Bovengrondse betonnen militaire constructie in een akker ten noorden van de Oostveldstraat en de voormalige spoorlijn 55A Eeklo-Zelzate, op 150 meter ten westen van de grens met Kaprijke.
Duitse bunker opgetrokken als onderdeel van de Hollandstellung. Deze Duitse verdedigingsstelling werd tijdens de Eerste Wereldoorlog opgetrokken langs de grens met Nederland, tussen Knokke en Vrasene (Beveren). Tussen het Zwin (Knokke) en Leeskensbruggen (Maldegem) zijn de bunkers opgetrokken door het Marinekorps Flandern, vanaf Moerhuize (Maldegem) door de Etappen-Inspektion 4 (of Gruppe Gent). De zone rond Strobrugge (Maldegem) vormde een overgangsgebied. Er is een groot verschil merkbaar in de aanleg van de stelling en de bouwwijze van de bunkers in beide zones.
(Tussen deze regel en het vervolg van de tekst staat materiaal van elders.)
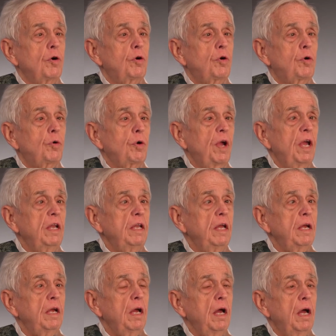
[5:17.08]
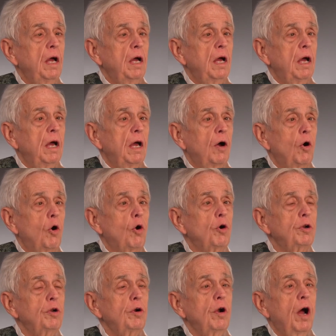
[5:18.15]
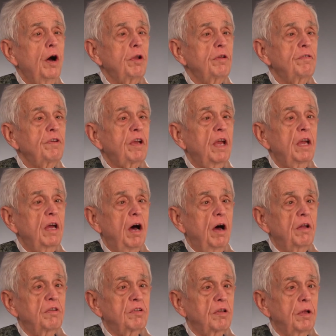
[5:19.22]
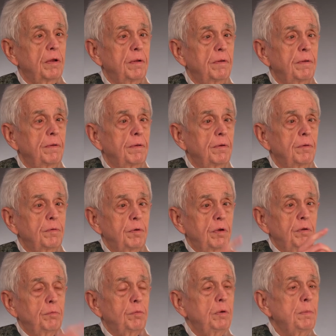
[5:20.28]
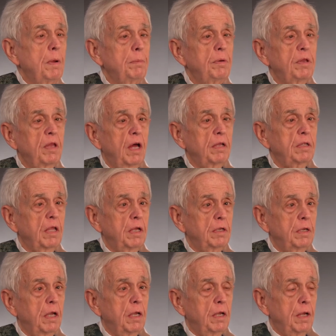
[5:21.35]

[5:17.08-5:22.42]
creating order out of chaos. Remember that then.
Volgens een legerbevel van 12 september 1916 diende de Hollandstellung tussen Moerhuize en Vrasene te bestaan uit een Vorstellung en een Hauptstellung. Het tracé van beide stellingen stond in nauw verband met zones, die moerassig konden worden gemaakt (zogenaamde Sumpfgebiete). Alle wegen en kruispunten moesten met mitrailleurvuur gedekt kunnen worden.
Tussen Strobrugge en het kanaal Gent-Zeehaven ontdubbelde de hoofdstelling in twee verdedigingslijnen. De eerste lijn van de hoofdverdedigingslinie liep vanaf Celie over Boterhoek en Waai, ten noorden van Lembeke en Oosteeklo via Ertvelde tot Rieme. De overgebleven bunkers kennen min of meer hetzelfde ontwerp.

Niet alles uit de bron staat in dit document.